Traditional owners support ‘brumbies bill’
Djiringanj and Ngarigo elders Ellen Mundy and David Dixon welcomed the decision to stop culling brumbies.
“The reason Ngarigo people don't support the mass culling of the brumby is because we love animals, but also because we see parallels with any ‘culls’ of perceived problems from Western European cultural perspectives,” Ms Mundy said.
“Within Australian history we were once the brumby, a perceived problem with the only solution being to kill and to cull.
“That's not our culture, we've never thought that way about any introduced species.
“We've not even thought that way about the colonists, who are introduced from foreign lands.
“It’s never ever entered our thoughts, we're not barbaric.”
She said part of the reason environmental issues have worsened in the KNP was due to the exclusion of traditional owners regarding the park’s ongoing management.
“Whilst the decision is welcomed it should also be followed up with inclusion of Ngarigo people regarding the humane management of the brumbies within the KNP,” she said.
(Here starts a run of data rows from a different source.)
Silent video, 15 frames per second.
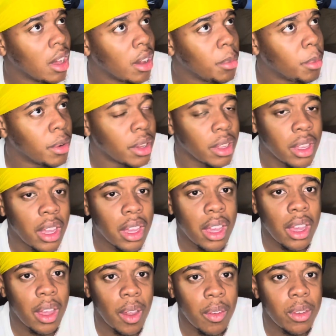but he can
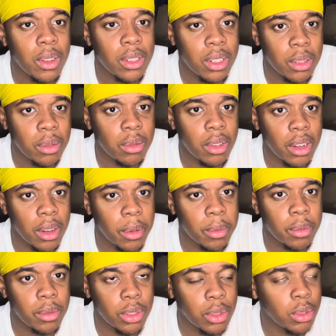give you some
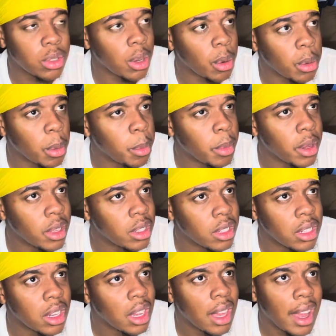juice off the bench,
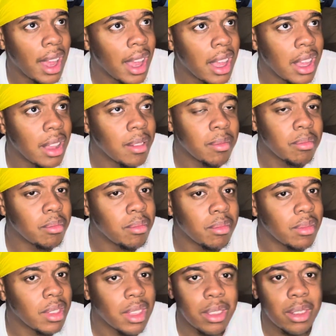and
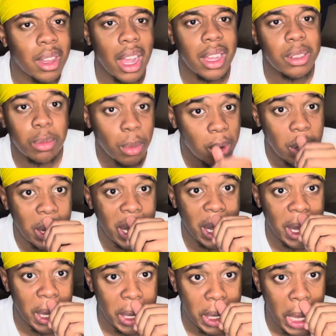that's
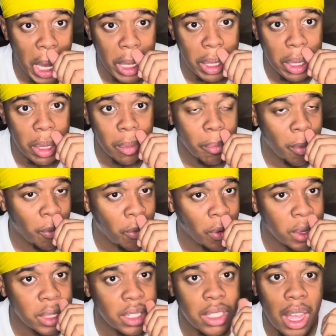really it before
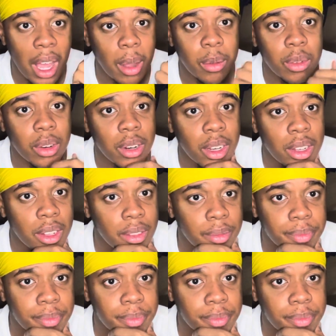this name trade.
Within Australian history we were once the brumby, a perceived problem with the only solution being to kill and to cull.
- Ellen Mundy
Mr Dixon said the KNP was listed under UNESCO as a protected world heritage biosphere and the UNESCO charter stated original peoples of the park should be included within its management.
“The brumby problem is only a byproduct of a more deeply rooted problem, that being the exclusion of traditional owners from the management of the KNP,” he said.
"We can establish solutions that doesn't involve culling, but protects the environment within the KNP.”
Importance of scientific research
NPA Far South Coast branch vice-president Kim Taysom stressed the importance of using scientific research to make decisions regarding feral animal management and said the number of brumbies in the park had doubled since 2008 to about 6000, despite the use of culling.
“If you suddenly stop culling there will be an explosion of horse numbers,” he said.
“They will eat themselves out of house and home and eventually the population will may crash, but they will take everything with them.
“If you’re going to say it’s okay to have the animals up there, you have to have the science to back it up.”
Already, he said, the more sensitive bogs and wetter areas in the higher altitude have been degraded by the proliferation of brumbies in the area.
Mr Taysom said if the NSW government planned to re-home thousands of wild horses it would cost millions of dollars.
Also, he said in previous years not enough homes had been found for brumbies that had been captured with the intent of being re-homed, so many had to be sent to an abattoir.
“Culling is cheaper, it’s quicker, it’s more effective,” he said.
“Re-homing is a very, very expensive business.”